# [WHAT IS REQUIRED]
The full listing, reproduced exactly, is what the response must contain.

=== Begin Enclosure ===

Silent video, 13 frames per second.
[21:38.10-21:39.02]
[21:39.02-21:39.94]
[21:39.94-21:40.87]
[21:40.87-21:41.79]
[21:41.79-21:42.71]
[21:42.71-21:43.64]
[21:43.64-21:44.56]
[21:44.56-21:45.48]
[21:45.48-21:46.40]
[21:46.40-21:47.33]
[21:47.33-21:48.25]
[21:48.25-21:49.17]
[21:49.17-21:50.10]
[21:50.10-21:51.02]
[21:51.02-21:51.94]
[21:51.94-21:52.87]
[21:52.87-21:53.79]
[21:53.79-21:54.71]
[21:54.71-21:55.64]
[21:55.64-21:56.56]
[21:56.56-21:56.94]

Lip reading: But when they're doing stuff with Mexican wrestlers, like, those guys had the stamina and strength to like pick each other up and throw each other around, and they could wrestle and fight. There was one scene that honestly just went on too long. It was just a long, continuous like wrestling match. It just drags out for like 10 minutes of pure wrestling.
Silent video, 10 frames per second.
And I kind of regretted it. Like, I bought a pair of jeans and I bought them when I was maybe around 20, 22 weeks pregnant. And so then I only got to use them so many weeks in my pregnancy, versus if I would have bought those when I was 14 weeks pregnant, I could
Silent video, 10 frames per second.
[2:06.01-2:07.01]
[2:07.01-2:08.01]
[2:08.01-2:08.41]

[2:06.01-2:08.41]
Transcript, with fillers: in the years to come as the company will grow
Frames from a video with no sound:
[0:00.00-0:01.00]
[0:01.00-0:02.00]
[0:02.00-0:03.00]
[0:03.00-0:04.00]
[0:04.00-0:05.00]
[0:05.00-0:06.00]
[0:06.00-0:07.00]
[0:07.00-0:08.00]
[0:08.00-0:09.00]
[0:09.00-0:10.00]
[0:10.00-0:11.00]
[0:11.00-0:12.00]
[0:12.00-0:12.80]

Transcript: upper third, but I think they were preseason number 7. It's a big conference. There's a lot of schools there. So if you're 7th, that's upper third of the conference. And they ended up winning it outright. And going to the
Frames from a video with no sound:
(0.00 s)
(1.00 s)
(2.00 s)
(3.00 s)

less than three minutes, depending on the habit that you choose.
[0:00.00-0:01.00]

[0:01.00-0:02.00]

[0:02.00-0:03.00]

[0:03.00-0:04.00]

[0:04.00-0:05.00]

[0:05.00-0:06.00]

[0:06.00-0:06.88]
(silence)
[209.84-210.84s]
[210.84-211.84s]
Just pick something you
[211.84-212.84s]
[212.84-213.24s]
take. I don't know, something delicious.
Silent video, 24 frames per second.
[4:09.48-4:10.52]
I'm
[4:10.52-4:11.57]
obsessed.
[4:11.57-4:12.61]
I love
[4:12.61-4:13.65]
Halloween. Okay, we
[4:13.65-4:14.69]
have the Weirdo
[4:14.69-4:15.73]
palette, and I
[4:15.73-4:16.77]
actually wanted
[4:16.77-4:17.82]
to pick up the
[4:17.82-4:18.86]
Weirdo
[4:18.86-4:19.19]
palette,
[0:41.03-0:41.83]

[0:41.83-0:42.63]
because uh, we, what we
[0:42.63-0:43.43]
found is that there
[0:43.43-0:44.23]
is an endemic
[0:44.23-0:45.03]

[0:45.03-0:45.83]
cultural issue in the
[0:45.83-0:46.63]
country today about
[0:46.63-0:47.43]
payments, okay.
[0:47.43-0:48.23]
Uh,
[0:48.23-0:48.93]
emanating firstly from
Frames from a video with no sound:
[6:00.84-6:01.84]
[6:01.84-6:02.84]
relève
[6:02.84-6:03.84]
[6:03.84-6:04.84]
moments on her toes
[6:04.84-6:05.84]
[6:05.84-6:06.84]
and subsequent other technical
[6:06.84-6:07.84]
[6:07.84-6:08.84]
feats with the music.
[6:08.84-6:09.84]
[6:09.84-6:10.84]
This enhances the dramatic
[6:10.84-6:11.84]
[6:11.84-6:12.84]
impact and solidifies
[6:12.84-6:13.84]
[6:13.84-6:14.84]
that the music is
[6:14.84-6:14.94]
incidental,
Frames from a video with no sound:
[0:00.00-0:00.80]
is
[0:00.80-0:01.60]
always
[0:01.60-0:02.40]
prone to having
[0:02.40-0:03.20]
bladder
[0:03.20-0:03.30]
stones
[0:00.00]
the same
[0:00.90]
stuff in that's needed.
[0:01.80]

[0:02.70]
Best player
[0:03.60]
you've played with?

=== End Enclosure ===

# [TASK RESPONSE]
Silent video, 13 frames per second.
[21:38.10-21:39.02]
[21:39.02-21:39.94]
[21:39.94-21:40.87]
[21:40.87-21:41.79]
[21:41.79-21:42.71]
[21:42.71-21:43.64]
[21:43.64-21:44.56]
[21:44.56-21:45.48]
[21:45.48-21:46.40]
[21:46.40-21:47.33]
[21:47.33-21:48.25]
[21:48.25-21:49.17]
[21:49.17-21:50.10]
[21:50.10-21:51.02]
[21:51.02-21:51.94]
[21:51.94-21:52.87]
[21:52.87-21:53.79]
[21:53.79-21:54.71]
[21:54.71-21:55.64]
[21:55.64-21:56.56]
[21:56.56-21:56.94]

Lip reading: But when they're doing stuff with Mexican wrestlers, like, those guys had the stamina and strength to like pick each other up and throw each other around, and they could wrestle and fight. There was one scene that honestly just went on too long. It was just a long, continuous like wrestling match. It just drags out for like 10 minutes of pure wrestling.
Silent video, 10 frames per second.
And I kind of regretted it. Like, I bought a pair of jeans and I bought them when I was maybe around 20, 22 weeks pregnant. And so then I only got to use them so many weeks in my pregnancy, versus if I would have bought those when I was 14 weeks pregnant, I could
Silent video, 10 frames per second.
[2:06.01-2:07.01]
[2:07.01-2:08.01]
[2:08.01-2:08.41]

[2:06.01-2:08.41]
Transcript, with fillers: in the years to come as the company will grow
Frames from a video with no sound:
[0:00.00-0:01.00]
[0:01.00-0:02.00]
[0:02.00-0:03.00]
[0:03.00-0:04.00]
[0:04.00-0:05.00]
[0:05.00-0:06.00]
[0:06.00-0:07.00]
[0:07.00-0:08.00]
[0:08.00-0:09.00]
[0:09.00-0:10.00]
[0:10.00-0:11.00]
[0:11.00-0:12.00]
[0:12.00-0:12.80]

Transcript: upper third, but I think they were preseason number 7. It's a big conference. There's a lot of schools there. So if you're 7th, that's upper third of the conference. And they ended up winning it outright. And going to the
Frames from a video with no sound:
(0.00 s)
(1.00 s)
(2.00 s)
(3.00 s)

less than three minutes, depending on the habit that you choose.
[0:00.00-0:01.00]

[0:01.00-0:02.00]

[0:02.00-0:03.00]

[0:03.00-0:04.00]

[0:04.00-0:05.00]

[0:05.00-0:06.00]

[0:06.00-0:06.88]
(silence)
[209.84-210.84s]
[210.84-211.84s]
Just pick something you
[211.84-212.84s]
[212.84-213.24s]
take. I don't know, something delicious.
Silent video, 24 frames per second.
[4:09.48-4:10.52]
I'm
[4:10.52-4:11.57]
obsessed.
[4:11.57-4:12.61]
I love
[4:12.61-4:13.65]
Halloween. Okay, we
[4:13.65-4:14.69]
have the Weirdo
[4:14.69-4:15.73]
palette, and I
[4:15.73-4:16.77]
actually wanted
[4:16.77-4:17.82]
to pick up the
[4:17.82-4:18.86]
Weirdo
[4:18.86-4:19.19]
palette,
[0:41.03-0:41.83]

[0:41.83-0:42.63]
because uh, we, what we
[0:42.63-0:43.43]
found is that there
[0:43.43-0:44.23]
is an endemic
[0:44.23-0:45.03]

[0:45.03-0:45.83]
cultural issue in the
[0:45.83-0:46.63]
country today about
[0:46.63-0:47.43]
payments, okay.
[0:47.43-0:48.23]
Uh,
[0:48.23-0:48.93]
emanating firstly from
Frames from a video with no sound:
[6:00.84-6:01.84]
[6:01.84-6:02.84]
relève
[6:02.84-6:03.84]
[6:03.84-6:04.84]
moments on her toes
[6:04.84-6:05.84]
[6:05.84-6:06.84]
and subsequent other technical
[6:06.84-6:07.84]
[6:07.84-6:08.84]
feats with the music.
[6:08.84-6:09.84]
[6:09.84-6:10.84]
This enhances the dramatic
[6:10.84-6:11.84]
[6:11.84-6:12.84]
impact and solidifies
[6:12.84-6:13.84]
[6:13.84-6:14.84]
that the music is
[6:14.84-6:14.94]
incidental,
Frames from a video with no sound:
[0:00.00-0:00.80]
is
[0:00.80-0:01.60]
always
[0:01.60-0:02.40]
prone to having
[0:02.40-0:03.20]
bladder
[0:03.20-0:03.30]
stones
[0:00.00]
the same
[0:00.90]
stuff in that's needed.
[0:01.80]

[0:02.70]
Best player
[0:03.60]
you've played with?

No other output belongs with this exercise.